Nella sala di attesa di un medico

Nelle ultime settimane mi è capitato più volte di spiegare che cos’è la medicina narrativa a persone che non lavorano nel mondo della salute.  Da qualche settimana, invece, sto lavorando a una spiegazione  più “tecnica” per il nuovo sito della Società Italiana di Medicina Narrativa: leggevo e rileggevo le diverse definizioni, italiane e internazionali,  in cerca della “definizione definitiva” :).  Alla fine, ero talmente confusa che ho deciso di chiudere i libri e ho ripensato a come la racconto ai miei amici e conoscenti: ed ecco come è nato questo post

Nella sala di attesa di un medico, si incrociano sguardi, mani, volti, dolori, paure, pensieri, preoccupazioni, vite al’inizio e vite alla fine.

C’è la signora che controlla di avere con sé tutti gli esami e le radiografie, che ripercorre mentalmente l’elenco delle domande da fare; c’è l’anziano che non perde occasione per raccontare i suoi malanni a chi gli sta seduto accanto; c’è una donna sola, con lo sguardo perso nel vuoto di un dolore troppo grande; c’è un adolescente che pensa che se il medico gli guarisce quell’acne forse riuscirà a rimediare un appuntamento con la sua vicina di banco; c’è anche un informatore con la sua valigetta, che aspetta pazientemente che siano finite le visite per presentare un nuovo prodotto.

Nella sala di attesa di un medico di incrociano storie. Certo, anche in metropolitana o all’interno di un aula scolastica, in un ristorante o dal panettiere: in ogni luogo dove si incontrano persone, ognuno ha la sua storia.

Ma le storie che si incontrano dal medico sono diverse. Sono storie “interrotte” dalla malattia.

E poi c’è un’altra storia, dietro la porta dello studio, nascosta dietro a un camice bianco e al gergo tecnico: c’è anche la storia di un medico, il medico che si occupa di curare quelle persone, che aspettano nell’altra stanza. Anzi, meglio: il medico che cerca di  prendersi cura di quelle storie interrotte.

Perché il medico non è un meccanico che ripara automobili guaste e nemmeno un orologiaio che aggiusta meccanismi complessi dopo averne ascoltato il tic-tac: i meccanismi complessi con cui si trova ad avere a che fare sono persone. E le persone ti coinvolgono come persona: io-tu.

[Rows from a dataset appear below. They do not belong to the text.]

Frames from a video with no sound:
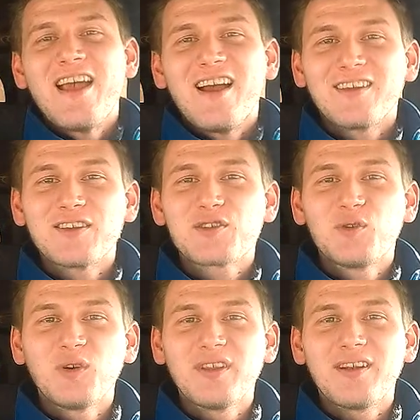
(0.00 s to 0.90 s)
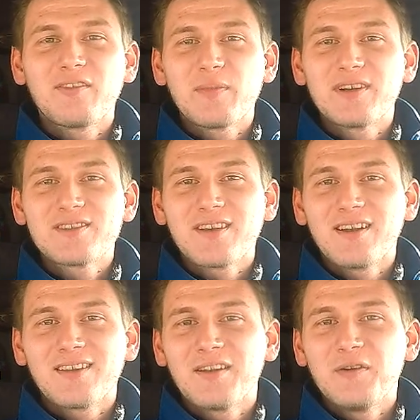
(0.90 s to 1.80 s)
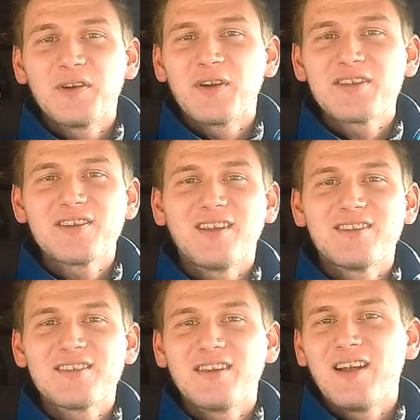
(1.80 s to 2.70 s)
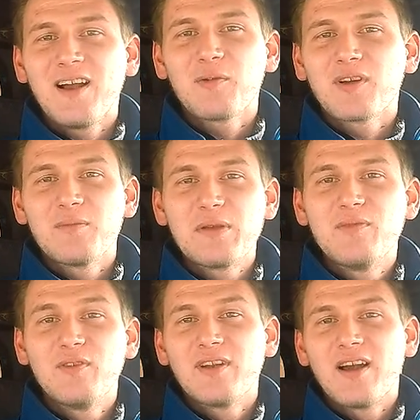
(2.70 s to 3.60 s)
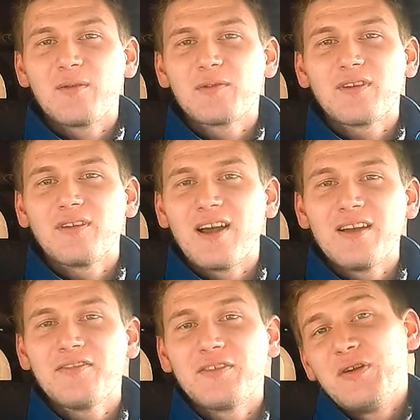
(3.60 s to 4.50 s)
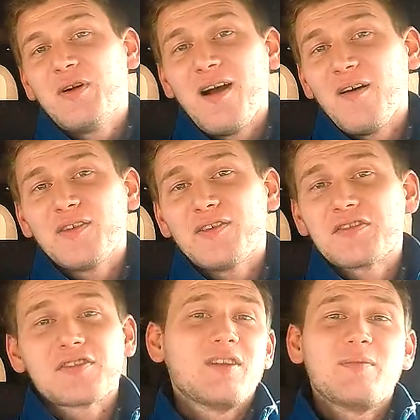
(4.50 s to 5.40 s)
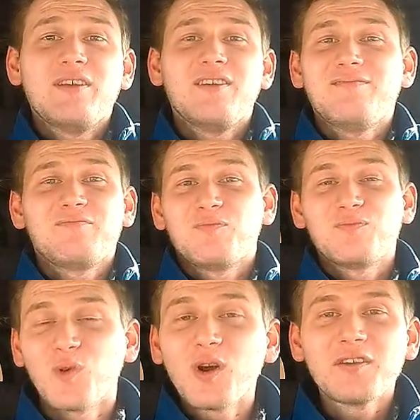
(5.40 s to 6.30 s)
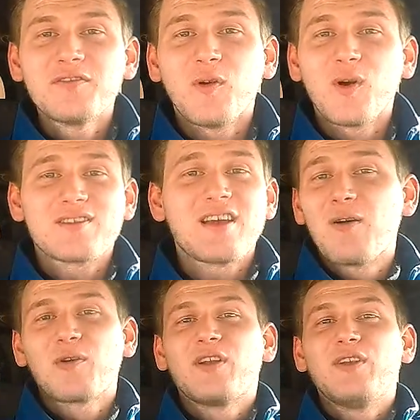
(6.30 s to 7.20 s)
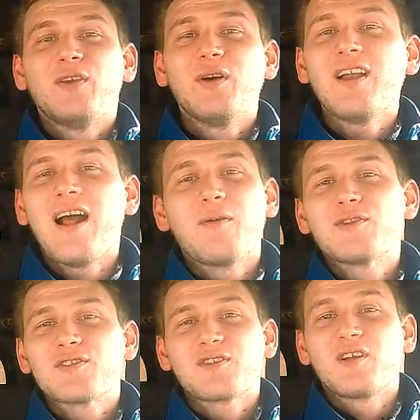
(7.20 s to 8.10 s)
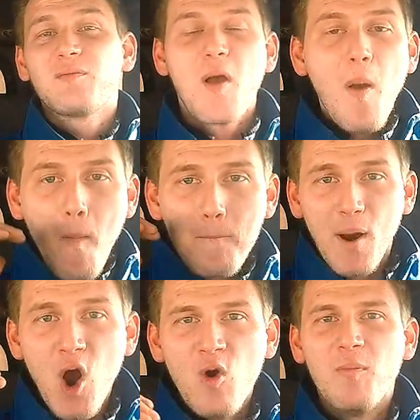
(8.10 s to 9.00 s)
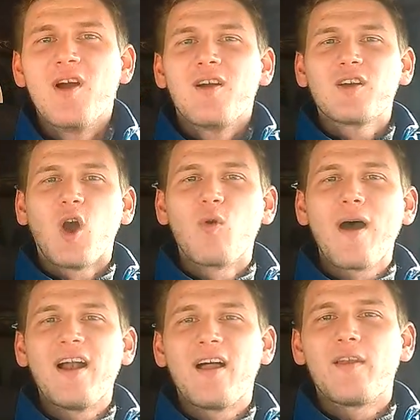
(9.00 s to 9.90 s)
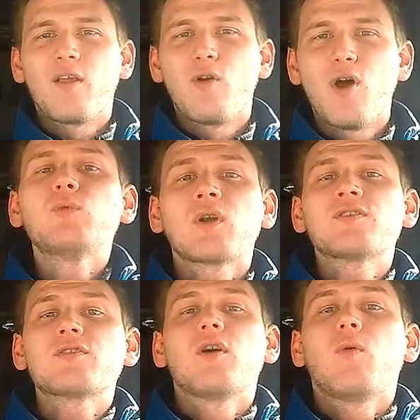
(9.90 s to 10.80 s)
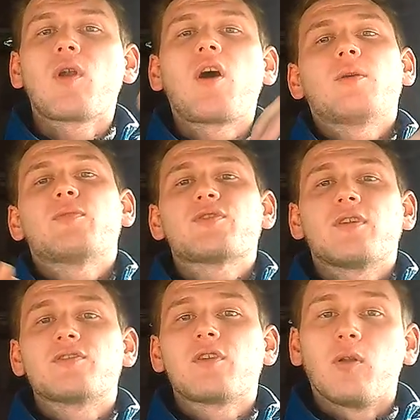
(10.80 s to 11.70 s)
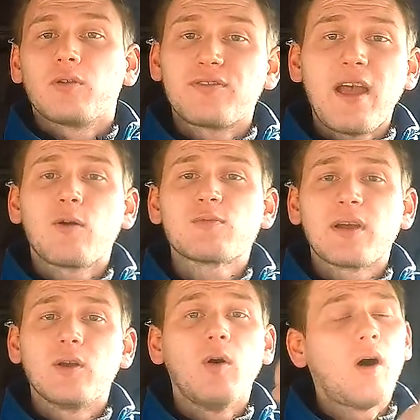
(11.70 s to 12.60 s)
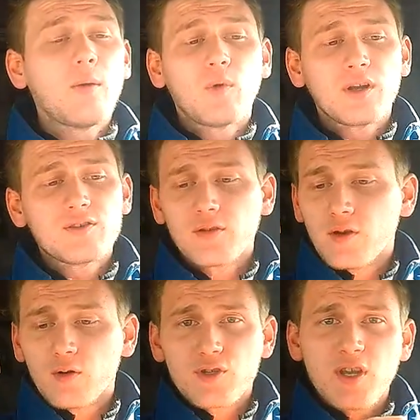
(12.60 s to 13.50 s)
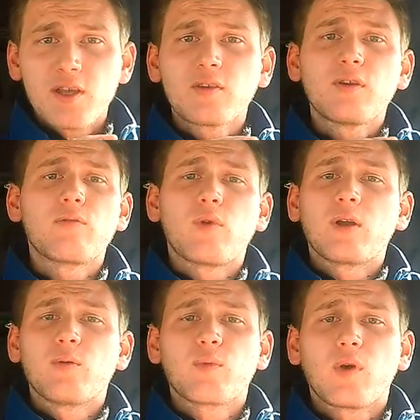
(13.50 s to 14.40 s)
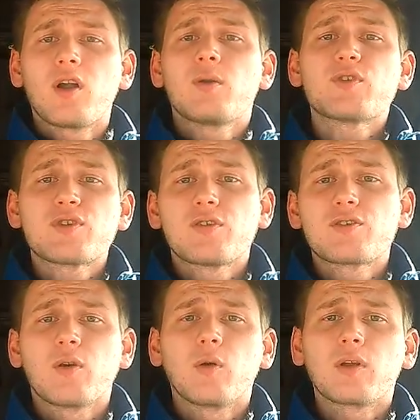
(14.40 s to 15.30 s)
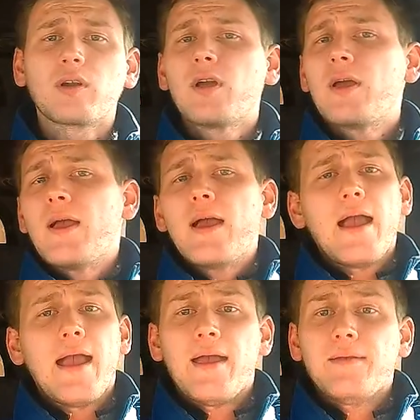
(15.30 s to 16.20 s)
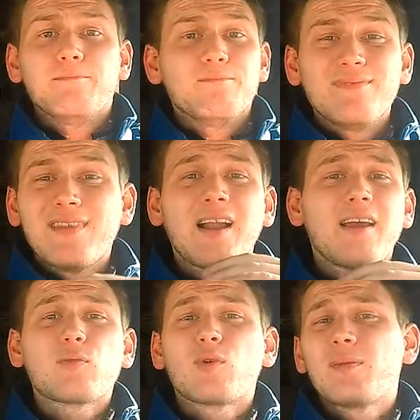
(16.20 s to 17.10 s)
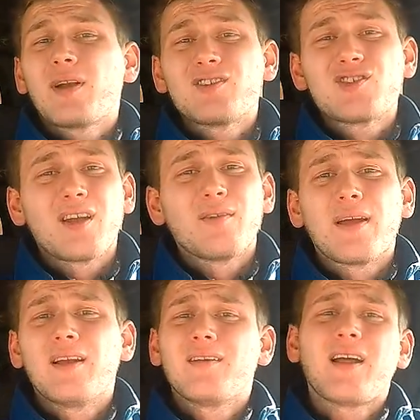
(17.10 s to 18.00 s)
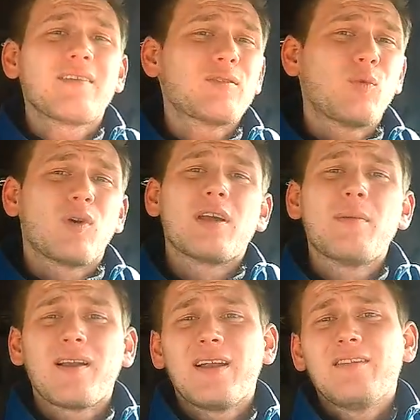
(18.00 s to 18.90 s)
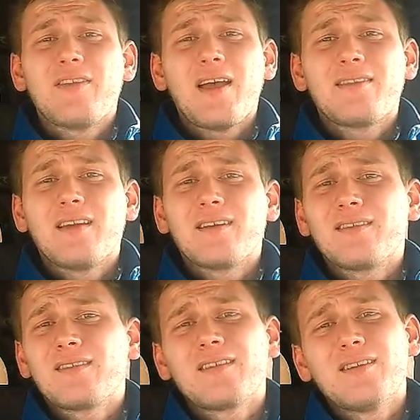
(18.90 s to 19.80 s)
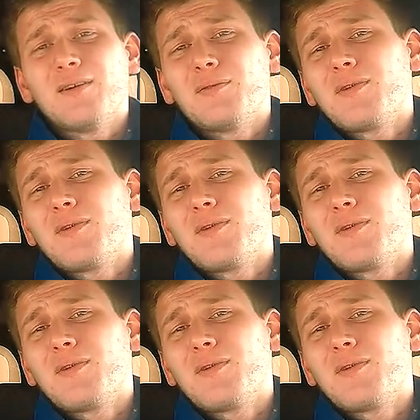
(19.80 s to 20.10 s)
I think it's cool that everybody's kind of, you know, interested in seeing how we're going to be moving on with our life and, you know, how everything's going to be working for us, how we're going to do it, how we're just going to, boom, go right onto the road. I wanted to go 100% solar. That was my goal. I wanted to, you know, just hit the ground running with 100% solar and not have to worry about a generator, not have to worry about any of that thing. You know,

Così ogni giorno, in quello studio medico le storie dei pazienti si incontrano con la storia del medico. E da ogni incontro clinico si genera una nuova storia, unica, irripetibile, una storia di cura. Una storia in cui le due prospettive dialogano, una storia in cui la biologia e la biografia cercano di riallinearsi, una storia in cui si esprimono le emozioni e si raccolgono le informazioni, una storia che esprime un significato condiviso tra medico e paziente.

Il paziente porta la sua storia, la racconta e chiede: “che senso ha questa storia? Io non riesco a capirlo.” E così il medico è coinvolto in una lettura, in un percorso ermeneutico. Proprio come avviene quando leggiamo un libro o guardiamo un film, il testo – in questo caso un testo vivente – ci parla e ci apre a un dialogo in cui risuonano anche parti di noi.

La storia ci invita ad andare a fondo, a cogliere quegli aspetti che sono sotto la superficie del racconto ma che possono servire a comprendere la malattia,

La Medicina Narrativa, senza abbandonare le solide basi della medicina evidence based, anzi forte di quelle, si avventura nell’esplorazione del mondo narrativo del paziente, con gli strumenti efficaci e specifici per questo scopo.
Si avventura nelle narrazioni non per curiosità e nemmeno per rubare il mestiere alla psicoterapia, la medicina riscopre la narrazione per essere una medicina migliore, più efficace nella cura del singolo paziente e più etica, o come si usa dire a desso, sostenibile.

Medicina e Narrazione sembrano lontane. Forse si sono allontanate nelle aule di anatomia o sotto lo sguardo di microscopi sempre più precisi. Ma si riavvicinano ogni volta che si apre quella porta, e avviene l’incontro.